A search is presented for resonances with masses above 1.2  \(\text {Te}\text {V}\) that decay to \(\text{ W }{}{}\) \(\text{ W }{}{}\), \(\text{ Z }{}{}\) \(\text{ Z }{}{}\), or \(\text{ W }{}{}\) \(\text{ Z }{}{}\) boson pairs. Each of the two bosons decays into one large-radius jet, yielding dijet final states. The search is conducted using a novel approach based on a three-dimensional maximum likelihood fit in the dijet invariant mass as well as the two jet masses, thus taking advantage of the fact that the expected signal is resonant in all three mass dimensions. This method yields an improvement in sensitivity of up to 30% relative to previous search methods. The new method places additional constraints on systematic uncertainties affecting the signal by measuring the standard model background from \(\text{ W }{}{}\) or \(\text{ Z }{}{}\) production with associated jets, accounting for 5% of the overall improvement in sensitivity. Decays of \(\text{ W }{}{} \) and \(\text{ Z }{}{} \) bosons are identified using jet substructure observables that reduce the background from quantum chromodynamics multijet production.
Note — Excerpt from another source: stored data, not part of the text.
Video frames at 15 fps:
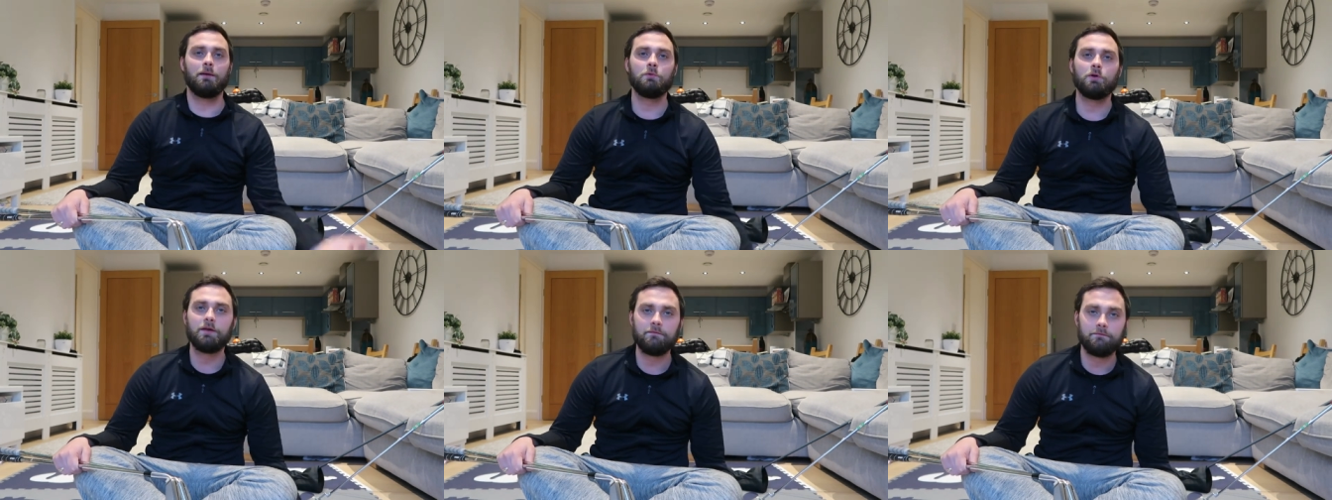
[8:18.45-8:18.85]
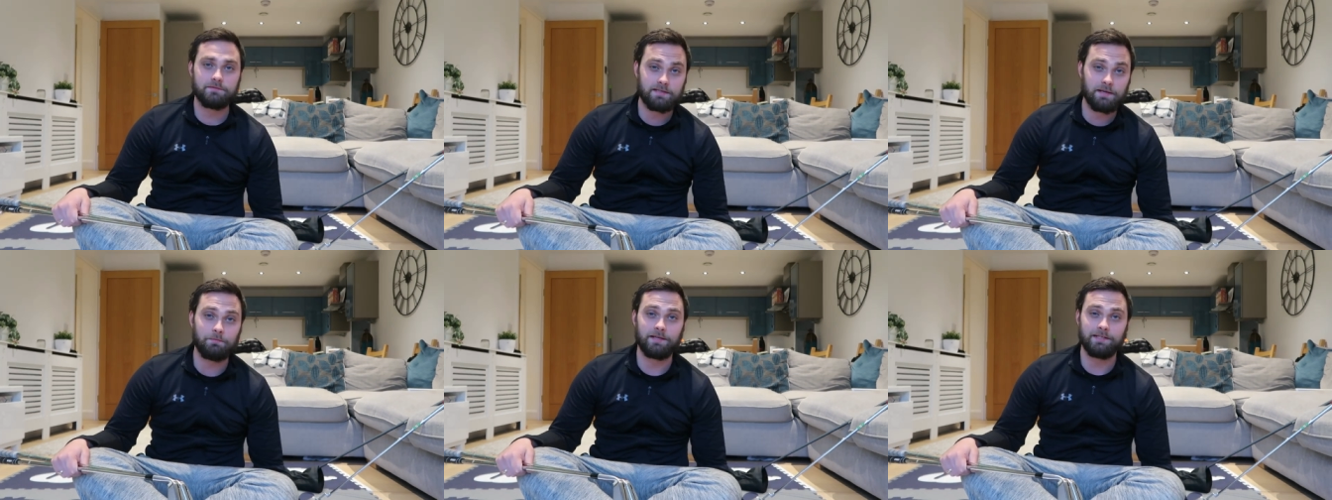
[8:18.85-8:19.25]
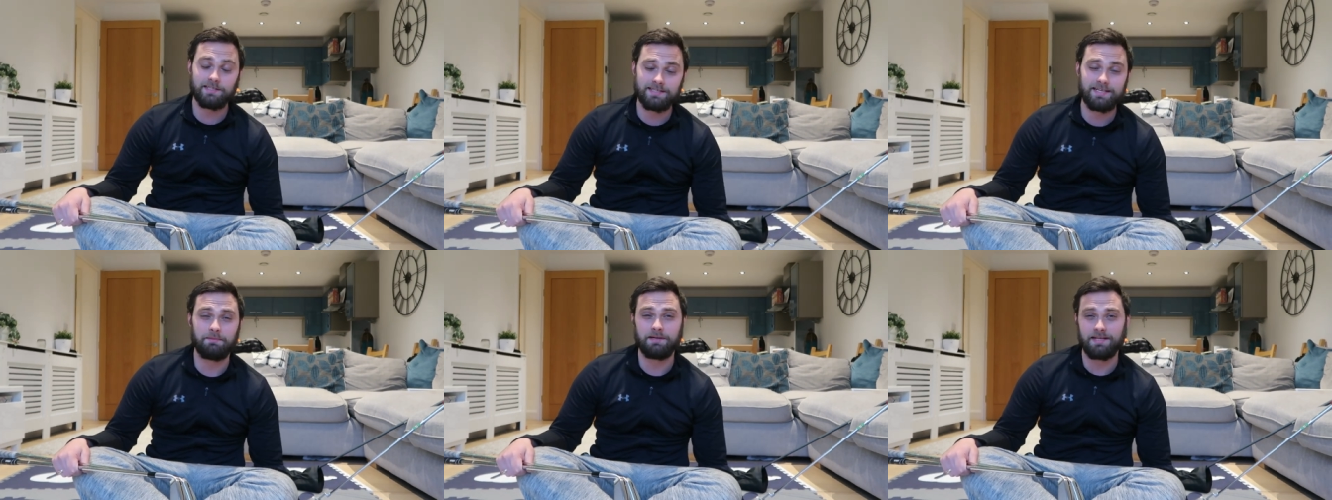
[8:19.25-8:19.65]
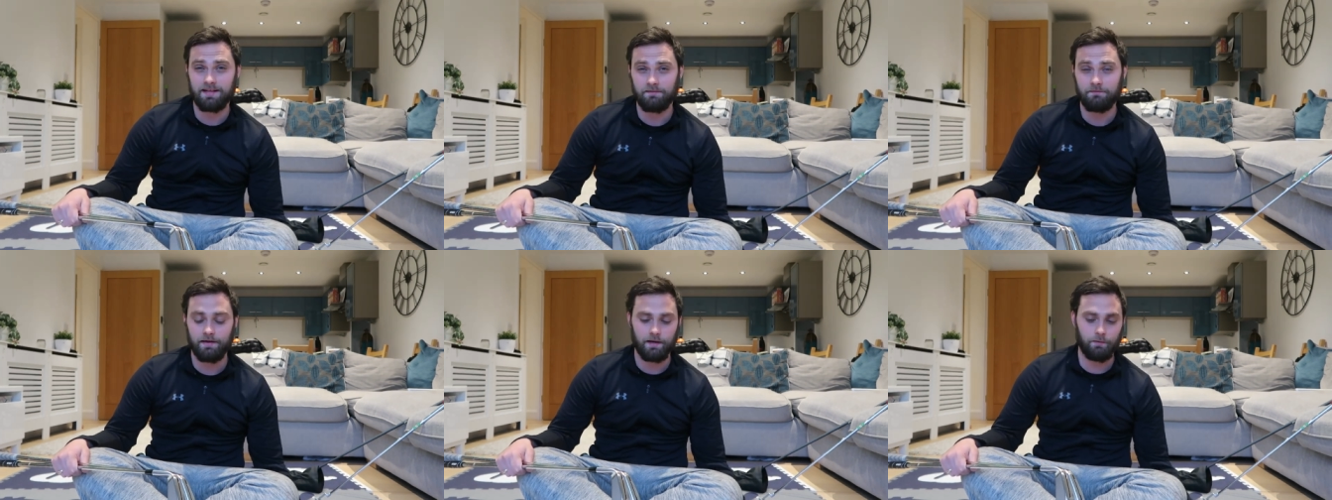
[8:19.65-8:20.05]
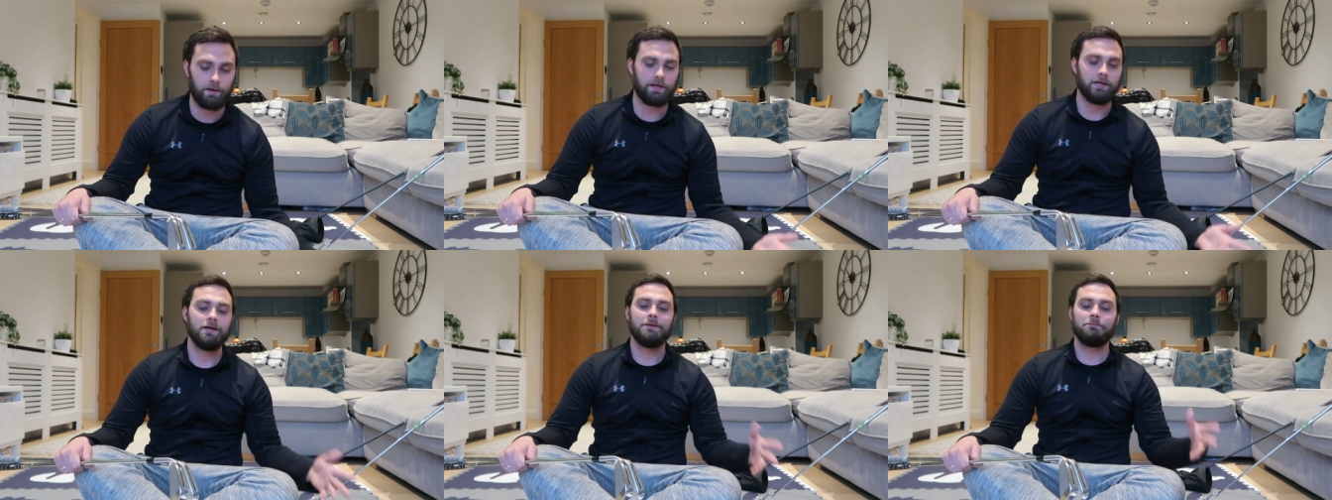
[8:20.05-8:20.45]
I'm looking for something just get me down the
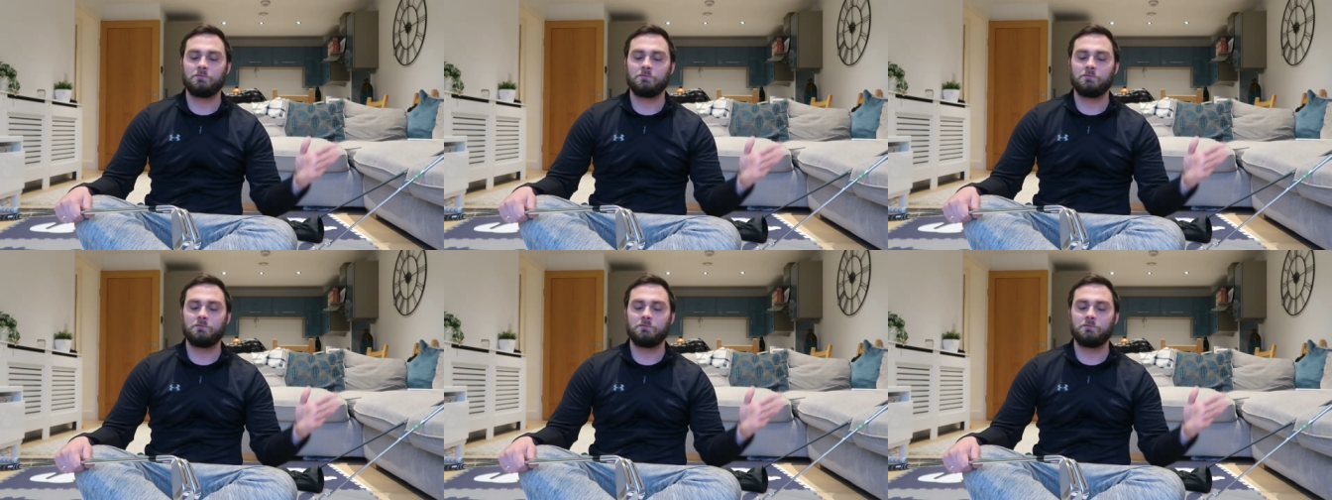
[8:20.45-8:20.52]
fairway.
No evidence is found for a signal, and upper limits on the resonance production cross section are set as a function of the resonance mass. The limits presented in this paper are the best to date in the dijet final state, and have a similar sensitivity as the combinations of diboson and leptonic decay channels using the 2016 data set. The results are interpreted within bulk graviton models, and as limits on the production of the \({\text {W}}^{\prime }\) and \({\text {Z}}^{\prime }\) bosons within the heavy vector triplet framework. For the heavy vector triplet model B, we exclude at 95% confidence level \({\text {W}}^{\prime }\) and \({\text {Z}}^{\prime }\) spin-1 resonances with masses below 3.8 and 3.5  \(\text {Te}\text {V}\), respectively. In the narrow-width bulk graviton model, upper limits on the production cross sections for \(\text{ G }{}{} _{\mathrm{bulk}} \rightarrow \text{ W }{}{} \text{ W }{}{} ~(\text{ Z }{}{} {}\text{ Z }{}{} {})\) are set in the range of 20 (27)\(\,\text {fb}\) to 0.2 \(\,\text {fb}\) for resonance masses between 1.2 and 5.2  \(\text {Te}\text {V}\).